Try not to think in terms of right or wrong, rude or polite, dirty or clean. Ask as many questions as you can. Don’t talk about politics. Eat lots of noodles. Eat lots of fruit, but always clean them before hand. Don’t be shy. Go to karaoke. Don’t talk about Japan. If you like basketball play a pick up game with some strangers. Despite the fact that they don’t, look both ways before crossing the street. Bring your own ear plugs. Bring your own dental floss. Never pay full price. Don’t expect to get laid. Don’t do anything that could land you in jail. Find out what can and can’t land you in jail, you’ll be surprised.
Don’t freak out when someone invades your personal space. Try not to eat Western food, it’s expensive and often times unsatisfying. Visit the Great Wall, the Terra Cotta Warriors, the Summer Palace, but don’t linger. Get off the beaten path. Get lost. Take your time. Man zou. Walk slowly. Learn how to use chopsticks. Buy or rent a bike. Weaving in and out of traffic, dodging taxis and donkey pulled carts, and ringing your bell at pedestrians in your way will make you feel like you’re one of them. Don’t go in the water. Get used to sleeping on a rock hard bed.

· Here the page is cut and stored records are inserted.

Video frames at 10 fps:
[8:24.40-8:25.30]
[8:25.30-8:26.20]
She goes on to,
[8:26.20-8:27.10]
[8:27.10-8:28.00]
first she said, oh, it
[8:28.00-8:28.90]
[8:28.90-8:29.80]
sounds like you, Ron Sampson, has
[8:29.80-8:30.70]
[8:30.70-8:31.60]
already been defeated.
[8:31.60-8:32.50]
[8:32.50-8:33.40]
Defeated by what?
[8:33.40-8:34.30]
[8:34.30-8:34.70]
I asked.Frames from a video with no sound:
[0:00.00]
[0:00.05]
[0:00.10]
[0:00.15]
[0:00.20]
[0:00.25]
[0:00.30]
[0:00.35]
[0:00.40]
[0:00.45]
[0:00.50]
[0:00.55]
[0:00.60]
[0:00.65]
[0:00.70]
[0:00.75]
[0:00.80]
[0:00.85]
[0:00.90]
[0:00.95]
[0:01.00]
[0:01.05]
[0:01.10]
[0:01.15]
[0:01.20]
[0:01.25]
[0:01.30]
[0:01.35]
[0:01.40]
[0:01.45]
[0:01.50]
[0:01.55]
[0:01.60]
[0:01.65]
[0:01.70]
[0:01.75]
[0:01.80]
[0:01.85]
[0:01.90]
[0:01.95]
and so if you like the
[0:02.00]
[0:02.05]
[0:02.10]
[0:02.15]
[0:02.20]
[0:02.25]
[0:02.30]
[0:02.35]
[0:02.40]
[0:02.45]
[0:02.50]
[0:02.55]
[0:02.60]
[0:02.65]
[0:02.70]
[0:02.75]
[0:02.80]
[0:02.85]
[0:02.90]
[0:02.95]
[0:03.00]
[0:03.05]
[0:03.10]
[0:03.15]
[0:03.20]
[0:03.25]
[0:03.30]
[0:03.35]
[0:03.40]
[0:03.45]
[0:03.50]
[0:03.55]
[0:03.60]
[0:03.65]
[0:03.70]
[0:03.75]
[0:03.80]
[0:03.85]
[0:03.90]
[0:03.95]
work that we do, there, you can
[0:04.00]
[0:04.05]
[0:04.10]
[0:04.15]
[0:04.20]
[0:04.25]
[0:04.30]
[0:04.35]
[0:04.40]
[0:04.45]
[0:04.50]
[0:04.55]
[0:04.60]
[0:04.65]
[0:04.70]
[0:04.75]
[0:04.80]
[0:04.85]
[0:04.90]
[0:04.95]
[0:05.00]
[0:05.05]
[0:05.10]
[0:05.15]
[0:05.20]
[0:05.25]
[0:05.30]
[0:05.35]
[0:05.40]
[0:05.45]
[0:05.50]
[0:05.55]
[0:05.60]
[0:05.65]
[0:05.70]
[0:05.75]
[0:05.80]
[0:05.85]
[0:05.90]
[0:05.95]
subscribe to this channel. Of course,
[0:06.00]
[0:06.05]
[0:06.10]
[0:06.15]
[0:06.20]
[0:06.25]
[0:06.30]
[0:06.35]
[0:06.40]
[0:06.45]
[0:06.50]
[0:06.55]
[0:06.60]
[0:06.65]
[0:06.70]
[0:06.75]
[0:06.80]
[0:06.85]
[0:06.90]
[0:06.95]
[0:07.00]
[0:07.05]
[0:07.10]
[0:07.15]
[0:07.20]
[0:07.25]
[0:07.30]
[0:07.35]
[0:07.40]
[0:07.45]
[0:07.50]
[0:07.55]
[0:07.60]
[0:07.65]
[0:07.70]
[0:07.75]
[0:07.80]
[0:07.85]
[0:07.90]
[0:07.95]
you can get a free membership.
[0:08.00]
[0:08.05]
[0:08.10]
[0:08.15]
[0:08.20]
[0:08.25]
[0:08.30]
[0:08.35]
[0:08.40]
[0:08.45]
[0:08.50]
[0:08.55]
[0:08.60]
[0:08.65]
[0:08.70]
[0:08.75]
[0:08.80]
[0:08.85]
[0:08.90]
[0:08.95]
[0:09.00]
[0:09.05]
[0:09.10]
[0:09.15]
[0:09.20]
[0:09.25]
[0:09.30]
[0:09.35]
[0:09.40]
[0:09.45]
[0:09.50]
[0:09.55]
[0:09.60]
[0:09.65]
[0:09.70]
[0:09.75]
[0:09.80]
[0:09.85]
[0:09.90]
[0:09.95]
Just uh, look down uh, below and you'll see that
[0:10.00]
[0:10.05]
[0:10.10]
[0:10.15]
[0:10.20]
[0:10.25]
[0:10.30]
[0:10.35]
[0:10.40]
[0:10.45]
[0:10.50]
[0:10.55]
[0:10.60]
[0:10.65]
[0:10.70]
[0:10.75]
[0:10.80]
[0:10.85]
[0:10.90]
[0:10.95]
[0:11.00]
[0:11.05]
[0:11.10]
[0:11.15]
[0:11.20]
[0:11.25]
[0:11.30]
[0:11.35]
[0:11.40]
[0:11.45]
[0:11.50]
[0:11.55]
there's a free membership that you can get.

Try not to reserve “thank you” for times when people really do help you, and try to reserve “I’m sorry,” for times when you’ve truly inconvenienced someone. It will only make them laugh if you over use it. If you learn to read any characters, learn foods first. Don’t worry about table manors. Talk with your mouth full of food. Burp. Slurp your tea as loud as you can. Go to a teahouse and try as many different kinds as you want.
You’ll want to buy a lot of crap, but by the end of your journey you’ll realize that most of it just that, crap. Reserve days for doing nothing. Make lots of jokes. Don’t sleep in too often, Chinese people are early risers and you might miss a lot of the action. Don’t go to many temples. You’ve seen one, you’ve seen them all.
Keep your eyes open. Don’t get discouraged. It will be hard, but try not to think about home. Remind yourself that every day you’ve somehow ended up on the other side of the world, in the oldest civilization in the world. Ask yourself unanswerable questions and find satisfaction in this. Go fly a kite. It’s not just for kids.
I can’t say I agree with all of these but the vast majority of them hit the mark pretty accurately, at least in my experience. Would anyone who’s been an expat in China like to comment or add your own to the list?